Apreciar um salmão de qualidade, não tem preço! Será? Primeiro que não existe evidências praticas relacionadas a melhor qualidade pelo fato do salmão não ter sido congelado. Em se tratando de 21 dias de conservação, não. Existiria sim diferenças comparar um salmão fresco recém abatido com um salmão congelado! Mas, considerando que o primeiro caso não é realidade, temos que olhar para o cenário como um todo. Segundo que neste caso em particular o preço do frete embutido no gelo que trazemos no Chile, pode sim fazer diferença considerável no preço final do produto. 

Vamos as contas:

_ Preço médio do frete carreta com 24 toneladas de peso bruto: U$ 8.000;

_ Cotação média do Dólar jan. a out. de 2024: R$ 5,52;

_ Valor do frete em Reais: U$ 8.000 x R$ 5,52 = R$ 44.174,00 (R$ 1.840,00 por tonelada);

_ Sendo 25% de gelo: R$ 44.174,00 X 25% = R$ 11.043,50 é o valor que pegamos pelo gelo que vem do Chile por carreta!

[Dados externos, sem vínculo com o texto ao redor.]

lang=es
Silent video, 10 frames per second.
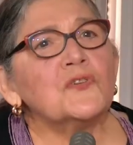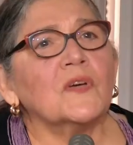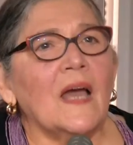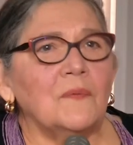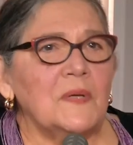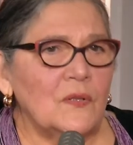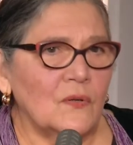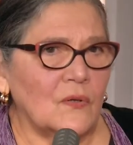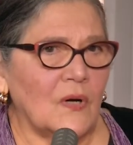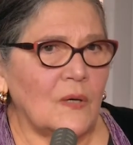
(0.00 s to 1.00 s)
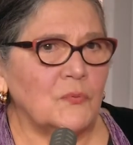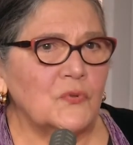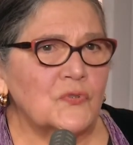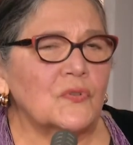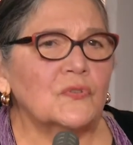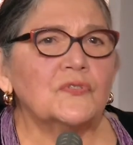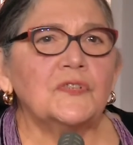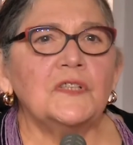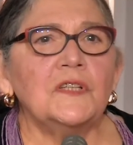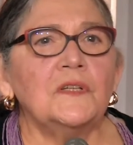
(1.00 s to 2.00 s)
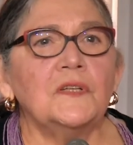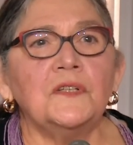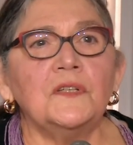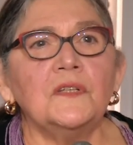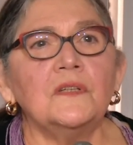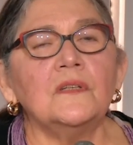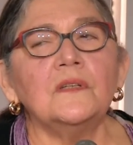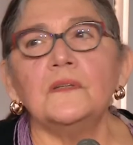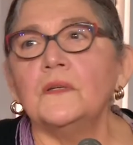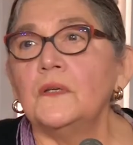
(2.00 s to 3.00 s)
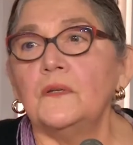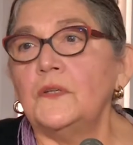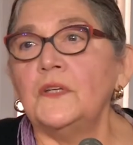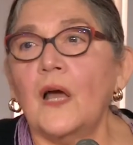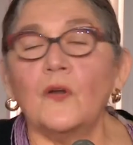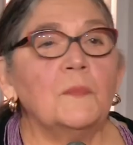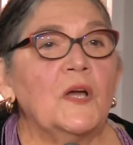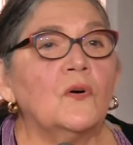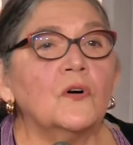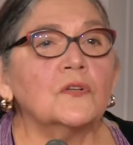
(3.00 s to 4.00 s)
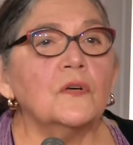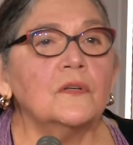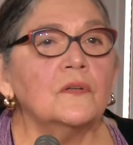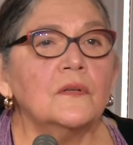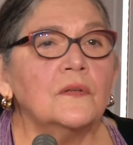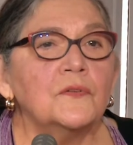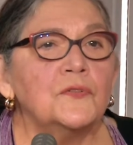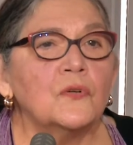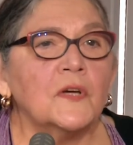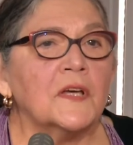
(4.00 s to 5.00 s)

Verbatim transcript: que ha habido abusos y, a lo mejor yo he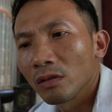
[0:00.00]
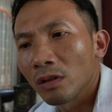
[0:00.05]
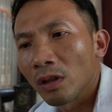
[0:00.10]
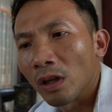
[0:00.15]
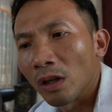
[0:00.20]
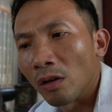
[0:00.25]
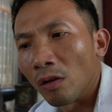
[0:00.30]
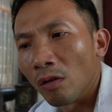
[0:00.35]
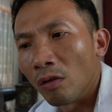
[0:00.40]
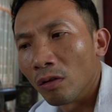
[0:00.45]

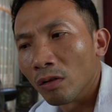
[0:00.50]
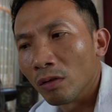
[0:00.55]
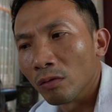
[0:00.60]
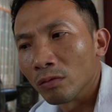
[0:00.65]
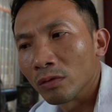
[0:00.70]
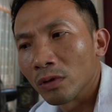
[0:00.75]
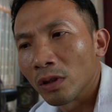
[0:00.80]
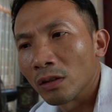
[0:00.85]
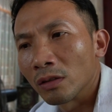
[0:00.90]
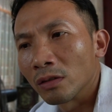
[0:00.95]
cái đó
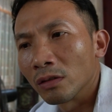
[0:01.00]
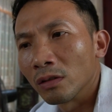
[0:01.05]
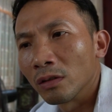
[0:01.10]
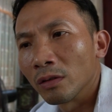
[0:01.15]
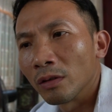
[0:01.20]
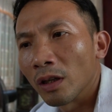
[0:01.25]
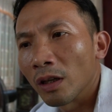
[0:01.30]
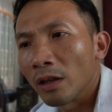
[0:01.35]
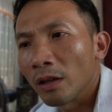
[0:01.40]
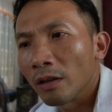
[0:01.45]
đúng thật sự
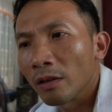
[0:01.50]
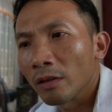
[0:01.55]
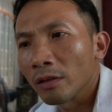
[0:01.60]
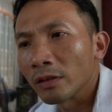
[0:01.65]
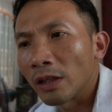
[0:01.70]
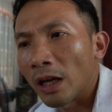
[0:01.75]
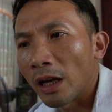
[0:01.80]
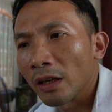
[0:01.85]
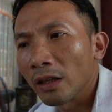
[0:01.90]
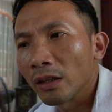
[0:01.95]
là
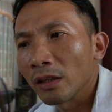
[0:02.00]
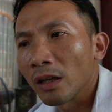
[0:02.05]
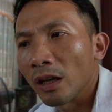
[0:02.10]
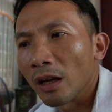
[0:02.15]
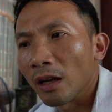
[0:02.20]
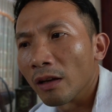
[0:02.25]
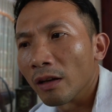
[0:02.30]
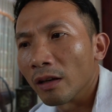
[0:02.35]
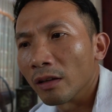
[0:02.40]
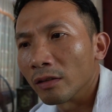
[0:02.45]
gia đình
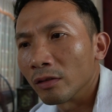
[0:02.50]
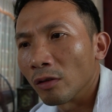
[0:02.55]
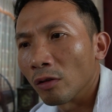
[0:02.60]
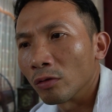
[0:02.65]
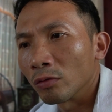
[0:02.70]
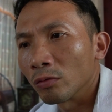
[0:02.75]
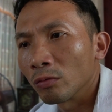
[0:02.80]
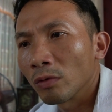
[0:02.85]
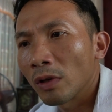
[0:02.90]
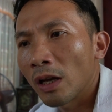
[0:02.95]
đã nói
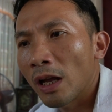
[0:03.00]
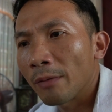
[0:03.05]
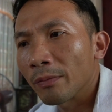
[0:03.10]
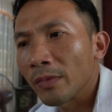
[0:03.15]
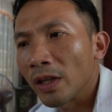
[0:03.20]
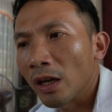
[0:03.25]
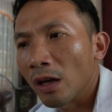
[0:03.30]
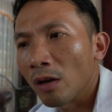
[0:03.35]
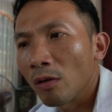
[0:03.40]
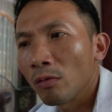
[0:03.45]
chung làm
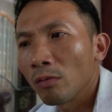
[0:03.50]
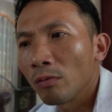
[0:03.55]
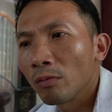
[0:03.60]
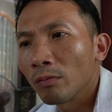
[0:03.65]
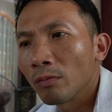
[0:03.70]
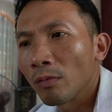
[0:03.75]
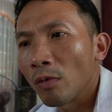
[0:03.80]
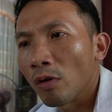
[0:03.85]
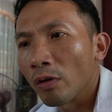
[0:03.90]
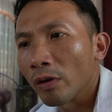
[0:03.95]
theo
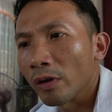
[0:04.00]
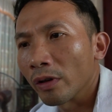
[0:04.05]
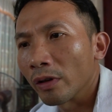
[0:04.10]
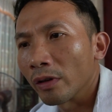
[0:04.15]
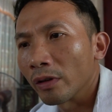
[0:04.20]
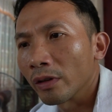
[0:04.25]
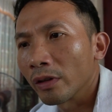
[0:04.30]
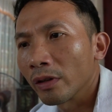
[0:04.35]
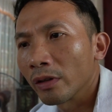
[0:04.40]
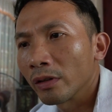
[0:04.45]
mọi
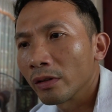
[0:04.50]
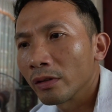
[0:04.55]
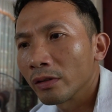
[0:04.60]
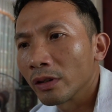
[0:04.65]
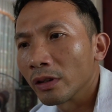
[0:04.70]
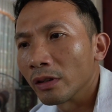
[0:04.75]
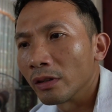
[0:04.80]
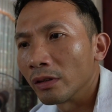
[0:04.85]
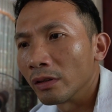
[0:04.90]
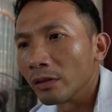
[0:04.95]
cái
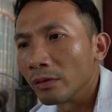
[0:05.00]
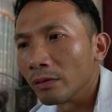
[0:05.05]
chỉ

De acordo com informações do Serviço Nacional de Alfândegas do Chile, nos sete primeiros meses de 2024 o Chile enviou 86.074 toneladas de salmão para o Brasil. Este montante, precisou vir acompanhado de gelo que, no caso, representa 25% desta quantia. Então temos 21.518 toneladas de gelo. Ao multiplicar esta quantidade de gelo pelo valor do frete, R$ 1.840,00/T., vai dar R$ 39.593.000. Isto mesmo, quase 40 milhões de Reais é o valor gasto com gelo nos sete primeiros meses de 2024.

Salmão com cheiro de melancia?

Pra finalizar uma dica preciosa e ao mesmo tempo extremamente curiosa. Coisa que eu só tinha visto em literatura, mas nunca tinha presenciado. Ao visitar um grande importador e inspecionar uma carga recém-chegada, tive a oportunidade de presenciar: salmão verdadeiramente fresco tem cheiro de melancia. Mas não é carne em si que cheira melancia e sim a parte de dentro da barriga. Então, quando tiver a oportunidade de se deparar com um salmão inteiro, tente cheirar a parte interna da barriga. Se estiver com cheiro forte de peixe, fuja dele! Pra ser verdadeiramente fresco, tem que cheirar a melancia!